Submit Your Orchid Photo You can submit your own Aerides rosea orchid picture here

General

Aerides rosea is one of the most beautiful and compact-growing of all the Aerides species. It has beautiful, long, "bottle-brush" spikes of scented flowers. The flower spike is pendulous and can be up to 18" (45cm) long, often exceeding the total length of the plant. The spike is densely clothed in quite large flowers which are a lovely mixture of pink shades, with a very pale pink background liberally splashed with a darker, candy pink.


 
Cultivation

This orchid, as with most vandaceous types, is best grown mounted or in a slatted basket. No planting medium is needed, although you could use a small amount of coarse bark or sphagnum moss in the basket if you wish. Aerides may also be suitable for vase culture (for an explanation please see the entry in the Glossary) if grown in the home.

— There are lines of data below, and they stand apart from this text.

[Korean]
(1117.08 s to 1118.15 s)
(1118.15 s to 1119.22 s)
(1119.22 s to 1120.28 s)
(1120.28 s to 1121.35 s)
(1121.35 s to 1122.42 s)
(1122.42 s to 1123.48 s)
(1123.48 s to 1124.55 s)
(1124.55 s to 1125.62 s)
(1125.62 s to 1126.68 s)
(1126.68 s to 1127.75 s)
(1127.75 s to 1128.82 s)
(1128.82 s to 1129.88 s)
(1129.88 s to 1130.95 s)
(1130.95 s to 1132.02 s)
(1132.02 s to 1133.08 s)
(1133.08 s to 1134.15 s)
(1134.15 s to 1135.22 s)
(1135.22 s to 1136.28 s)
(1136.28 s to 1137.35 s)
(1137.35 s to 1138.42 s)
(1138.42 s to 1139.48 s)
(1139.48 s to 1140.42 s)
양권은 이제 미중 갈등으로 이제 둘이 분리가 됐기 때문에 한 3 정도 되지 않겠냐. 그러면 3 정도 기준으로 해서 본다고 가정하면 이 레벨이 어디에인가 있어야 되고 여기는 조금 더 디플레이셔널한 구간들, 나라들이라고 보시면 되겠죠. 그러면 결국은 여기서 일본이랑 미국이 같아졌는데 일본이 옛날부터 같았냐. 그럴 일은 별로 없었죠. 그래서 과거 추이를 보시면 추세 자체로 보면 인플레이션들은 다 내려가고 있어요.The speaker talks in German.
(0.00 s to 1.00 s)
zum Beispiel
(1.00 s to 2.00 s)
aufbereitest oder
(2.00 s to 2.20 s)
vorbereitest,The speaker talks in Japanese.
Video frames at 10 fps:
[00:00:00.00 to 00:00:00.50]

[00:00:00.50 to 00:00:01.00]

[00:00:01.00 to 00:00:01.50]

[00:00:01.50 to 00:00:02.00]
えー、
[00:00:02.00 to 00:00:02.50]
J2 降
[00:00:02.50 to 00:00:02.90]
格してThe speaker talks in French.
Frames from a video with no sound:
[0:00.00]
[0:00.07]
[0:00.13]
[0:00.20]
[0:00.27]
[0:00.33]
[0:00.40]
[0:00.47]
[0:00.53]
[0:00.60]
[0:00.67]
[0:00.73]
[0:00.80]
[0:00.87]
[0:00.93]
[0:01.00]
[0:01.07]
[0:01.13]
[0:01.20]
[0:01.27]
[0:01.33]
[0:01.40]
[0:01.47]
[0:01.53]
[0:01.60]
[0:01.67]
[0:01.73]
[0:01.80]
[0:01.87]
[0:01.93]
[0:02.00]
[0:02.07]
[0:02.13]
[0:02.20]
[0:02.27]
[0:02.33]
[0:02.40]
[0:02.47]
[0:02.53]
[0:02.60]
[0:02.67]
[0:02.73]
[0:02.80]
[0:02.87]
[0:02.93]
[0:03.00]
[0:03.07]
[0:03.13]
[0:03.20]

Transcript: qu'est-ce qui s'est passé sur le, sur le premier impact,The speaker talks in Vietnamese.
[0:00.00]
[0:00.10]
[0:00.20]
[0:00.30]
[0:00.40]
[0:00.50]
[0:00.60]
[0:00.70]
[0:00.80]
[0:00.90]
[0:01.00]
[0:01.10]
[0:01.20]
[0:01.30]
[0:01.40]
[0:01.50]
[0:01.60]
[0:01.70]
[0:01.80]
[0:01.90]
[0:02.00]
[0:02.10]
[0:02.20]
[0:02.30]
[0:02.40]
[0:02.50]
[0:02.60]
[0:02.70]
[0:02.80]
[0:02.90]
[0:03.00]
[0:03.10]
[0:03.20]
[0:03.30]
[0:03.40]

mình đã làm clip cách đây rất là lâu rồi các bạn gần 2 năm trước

Watering should continue throughout the year, but with a reduction in fertilizer over the winter while the plant is not actively growing. Once the roots begin to grow fertilizer can be given and continued through the growing season, with plain being given every third or fourth watering.


 
Other Info

 
NoteCultural information should only be used as a guide, and should be to be adapted to suit you. Your physical location; where you grow your plants, how much time you have to devote to their care, and many other factors, will need to be taken into account. Only then can you decide on the cultural methods that best suit you and your plants.